Material shown |
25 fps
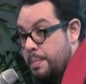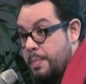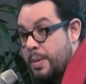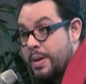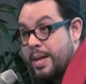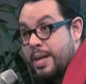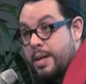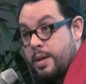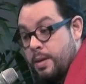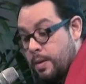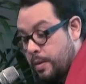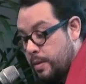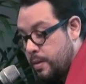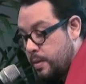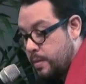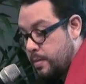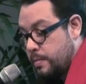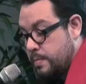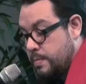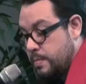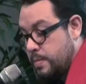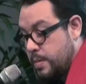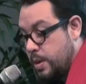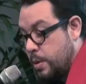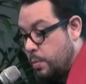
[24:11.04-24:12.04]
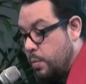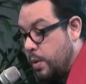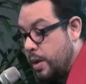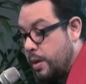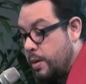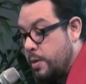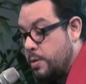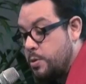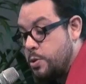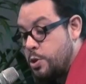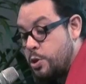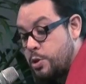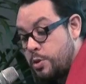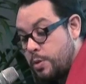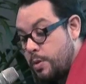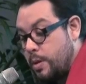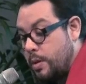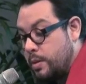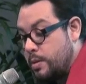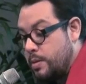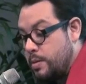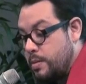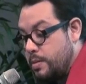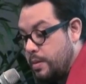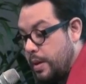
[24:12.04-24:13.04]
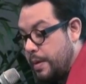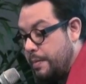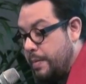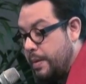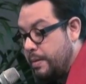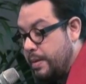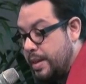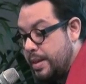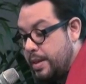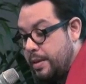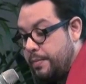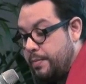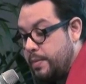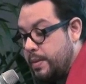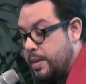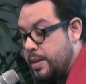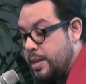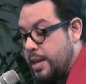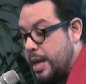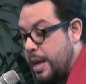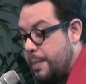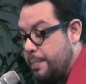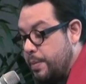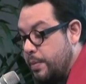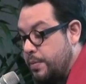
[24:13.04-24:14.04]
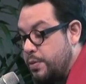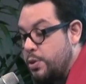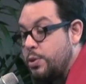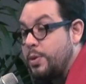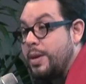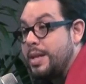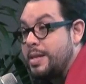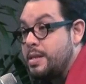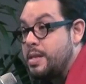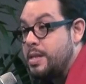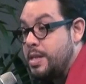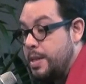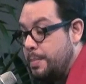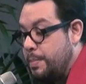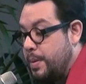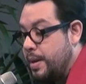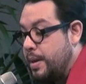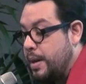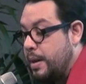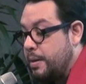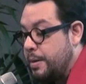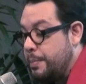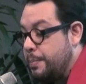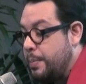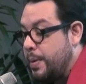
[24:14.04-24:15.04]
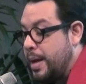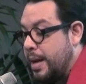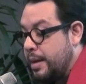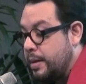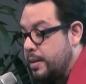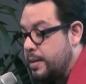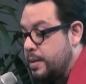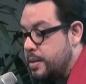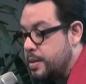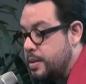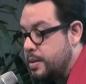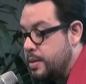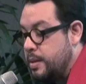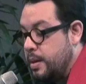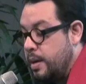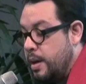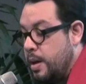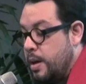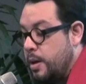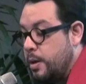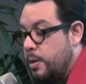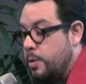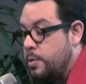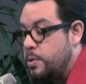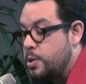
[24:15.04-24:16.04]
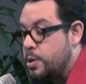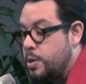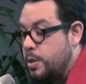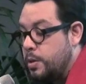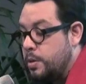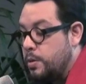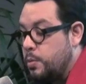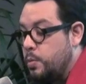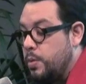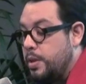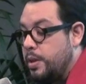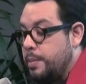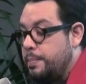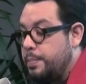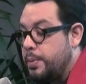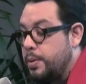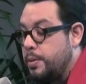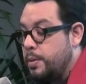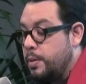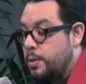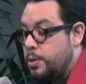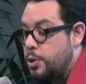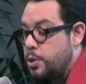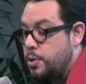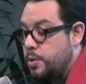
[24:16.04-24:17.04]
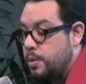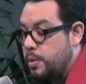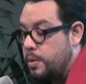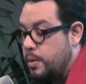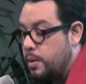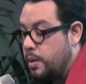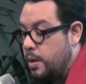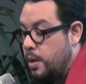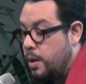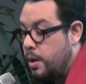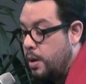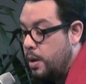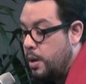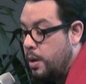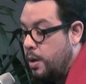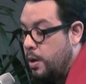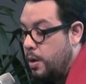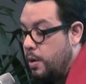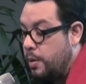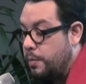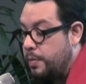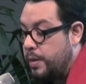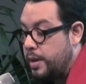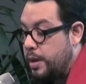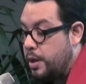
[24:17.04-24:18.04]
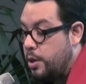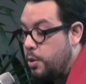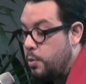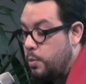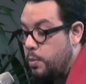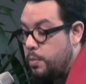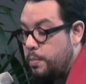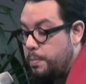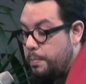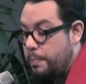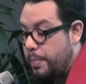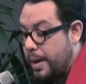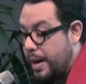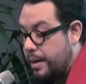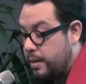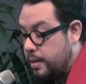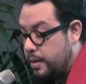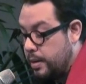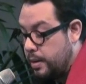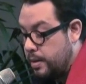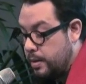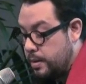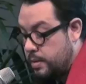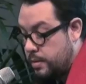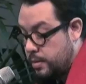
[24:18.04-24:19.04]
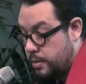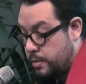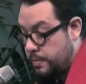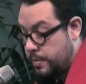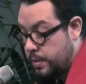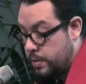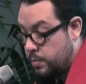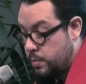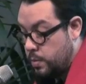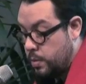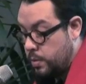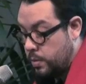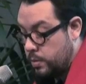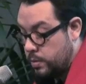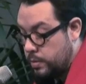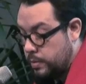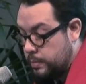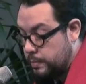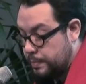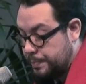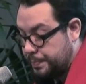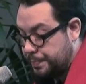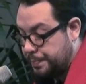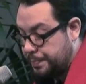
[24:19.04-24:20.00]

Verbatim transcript: but another that will construct a very different type of transdisciplinary practice concerned with the production of a new parallel urban world.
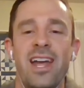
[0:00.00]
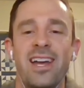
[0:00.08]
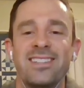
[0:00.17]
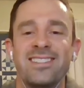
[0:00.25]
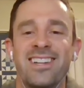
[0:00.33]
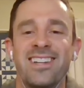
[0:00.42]
your
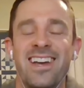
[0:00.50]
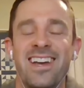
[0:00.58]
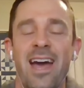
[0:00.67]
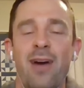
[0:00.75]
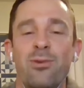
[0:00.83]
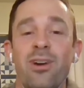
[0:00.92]
hand.
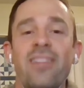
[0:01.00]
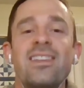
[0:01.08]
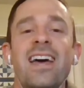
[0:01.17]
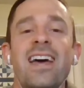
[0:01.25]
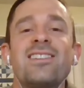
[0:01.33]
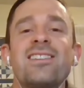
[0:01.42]
And we're on
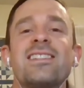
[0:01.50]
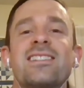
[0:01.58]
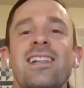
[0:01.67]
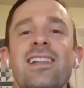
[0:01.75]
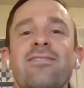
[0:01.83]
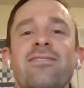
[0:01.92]
the edge of this
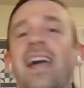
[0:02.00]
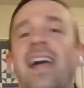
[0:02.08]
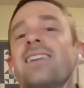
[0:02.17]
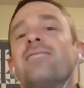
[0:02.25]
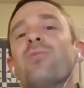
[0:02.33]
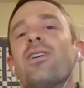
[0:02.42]
cliff, and
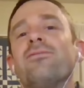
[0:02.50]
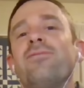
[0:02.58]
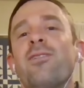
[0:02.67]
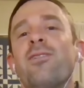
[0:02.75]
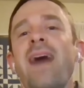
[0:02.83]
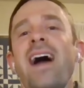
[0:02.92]
I didn't want to
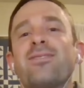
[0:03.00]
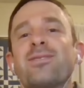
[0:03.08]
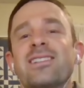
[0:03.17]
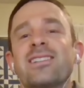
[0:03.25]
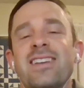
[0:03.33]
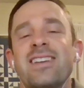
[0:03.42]
fall
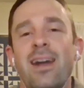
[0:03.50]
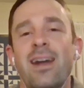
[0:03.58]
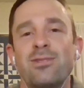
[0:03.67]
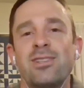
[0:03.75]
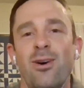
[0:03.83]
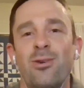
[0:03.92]
backwards. And I
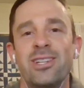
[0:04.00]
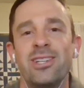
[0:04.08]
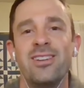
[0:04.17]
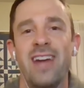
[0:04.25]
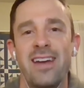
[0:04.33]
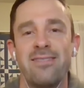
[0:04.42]
was just holding
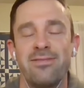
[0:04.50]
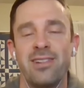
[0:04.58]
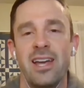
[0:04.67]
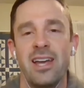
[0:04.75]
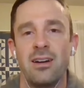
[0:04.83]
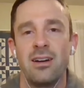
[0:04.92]
your hand for
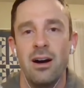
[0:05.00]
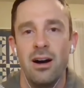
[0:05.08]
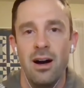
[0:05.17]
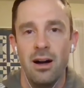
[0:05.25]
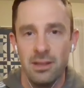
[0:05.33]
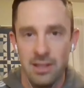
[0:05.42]
like
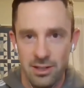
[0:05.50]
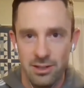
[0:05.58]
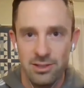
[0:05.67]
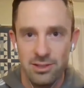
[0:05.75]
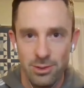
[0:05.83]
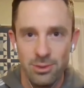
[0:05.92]
a
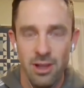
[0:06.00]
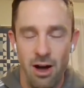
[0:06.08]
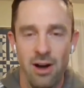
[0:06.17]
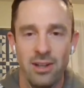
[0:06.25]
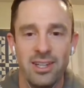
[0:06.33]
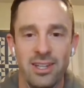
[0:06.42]
little too
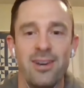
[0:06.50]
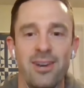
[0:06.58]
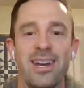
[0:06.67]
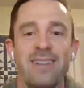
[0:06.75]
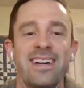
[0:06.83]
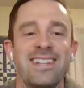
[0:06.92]
long, you
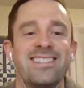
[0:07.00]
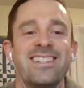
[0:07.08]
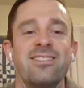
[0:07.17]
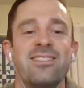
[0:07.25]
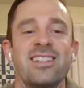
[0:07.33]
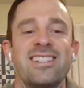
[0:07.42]
know, and mm-hmm.
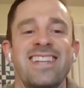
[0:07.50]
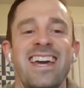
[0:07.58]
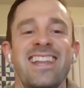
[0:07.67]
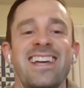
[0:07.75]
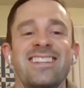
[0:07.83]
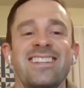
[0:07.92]
eventually you're just
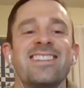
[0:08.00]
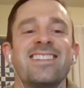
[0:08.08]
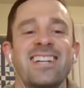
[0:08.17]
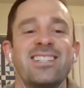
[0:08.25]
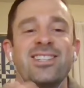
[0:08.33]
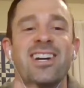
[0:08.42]
kind of like you
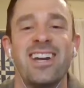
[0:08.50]
like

Work to complete |
Every line of the listing above is to be repeated exactly, with its pictures left out.

Expected output |
25 fps
[24:11.04-24:12.04]
[24:12.04-24:13.04]
[24:13.04-24:14.04]
[24:14.04-24:15.04]
[24:15.04-24:16.04]
[24:16.04-24:17.04]
[24:17.04-24:18.04]
[24:18.04-24:19.04]
[24:19.04-24:20.00]

Verbatim transcript: but another that will construct a very different type of transdisciplinary practice concerned with the production of a new parallel urban world.
[0:00.00]
[0:00.08]
[0:00.17]
[0:00.25]
[0:00.33]
[0:00.42]
your
[0:00.50]
[0:00.58]
[0:00.67]
[0:00.75]
[0:00.83]
[0:00.92]
hand.
[0:01.00]
[0:01.08]
[0:01.17]
[0:01.25]
[0:01.33]
[0:01.42]
And we're on
[0:01.50]
[0:01.58]
[0:01.67]
[0:01.75]
[0:01.83]
[0:01.92]
the edge of this
[0:02.00]
[0:02.08]
[0:02.17]
[0:02.25]
[0:02.33]
[0:02.42]
cliff, and
[0:02.50]
[0:02.58]
[0:02.67]
[0:02.75]
[0:02.83]
[0:02.92]
I didn't want to
[0:03.00]
[0:03.08]
[0:03.17]
[0:03.25]
[0:03.33]
[0:03.42]
fall
[0:03.50]
[0:03.58]
[0:03.67]
[0:03.75]
[0:03.83]
[0:03.92]
backwards. And I
[0:04.00]
[0:04.08]
[0:04.17]
[0:04.25]
[0:04.33]
[0:04.42]
was just holding
[0:04.50]
[0:04.58]
[0:04.67]
[0:04.75]
[0:04.83]
[0:04.92]
your hand for
[0:05.00]
[0:05.08]
[0:05.17]
[0:05.25]
[0:05.33]
[0:05.42]
like
[0:05.50]
[0:05.58]
[0:05.67]
[0:05.75]
[0:05.83]
[0:05.92]
a
[0:06.00]
[0:06.08]
[0:06.17]
[0:06.25]
[0:06.33]
[0:06.42]
little too
[0:06.50]
[0:06.58]
[0:06.67]
[0:06.75]
[0:06.83]
[0:06.92]
long, you
[0:07.00]
[0:07.08]
[0:07.17]
[0:07.25]
[0:07.33]
[0:07.42]
know, and mm-hmm.
[0:07.50]
[0:07.58]
[0:07.67]
[0:07.75]
[0:07.83]
[0:07.92]
eventually you're just
[0:08.00]
[0:08.08]
[0:08.17]
[0:08.25]
[0:08.33]
[0:08.42]
kind of like you
[0:08.50]
like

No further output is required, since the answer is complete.